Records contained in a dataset
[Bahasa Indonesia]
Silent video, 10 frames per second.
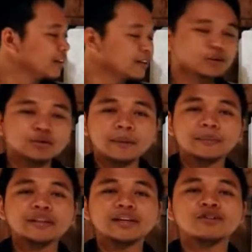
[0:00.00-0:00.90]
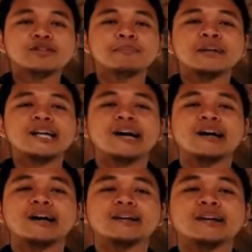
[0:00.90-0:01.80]
itu yang penting harus
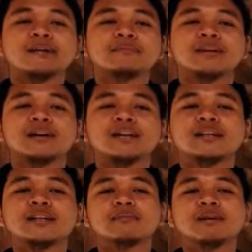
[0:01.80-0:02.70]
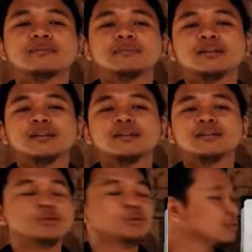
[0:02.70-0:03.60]
dibedah dalam kegiatan hima seperti ini
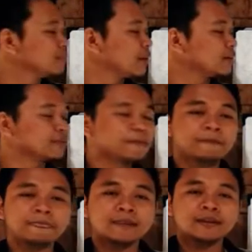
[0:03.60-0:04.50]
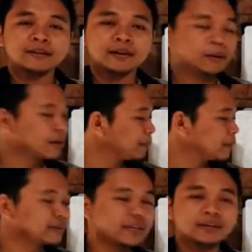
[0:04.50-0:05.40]
Hot hima itu yang ini yang
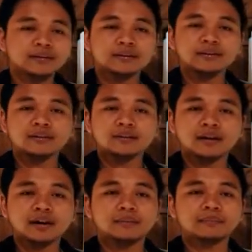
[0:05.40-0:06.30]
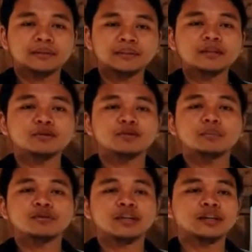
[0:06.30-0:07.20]
penting nah, penting untuk
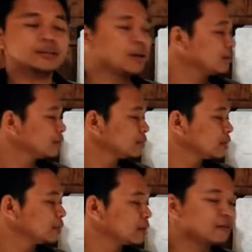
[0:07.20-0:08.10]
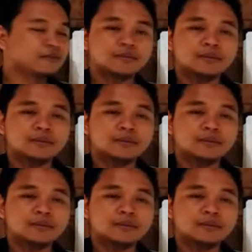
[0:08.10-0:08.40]
kemudian kita benar-benar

» Exercise
Repeat each line word for word, from the one with "[0:01.80-0:02.70]" down to the last line of the data, and keep the pictures out of it.

» Answer to this exercise
[0:01.80-0:02.70]
[0:02.70-0:03.60]
dibedah dalam kegiatan hima seperti ini
[0:03.60-0:04.50]
[0:04.50-0:05.40]
Hot hima itu yang ini yang
[0:05.40-0:06.30]
[0:06.30-0:07.20]
penting nah, penting untuk
[0:07.20-0:08.10]
[0:08.10-0:08.40]
kemudian kita benar-benar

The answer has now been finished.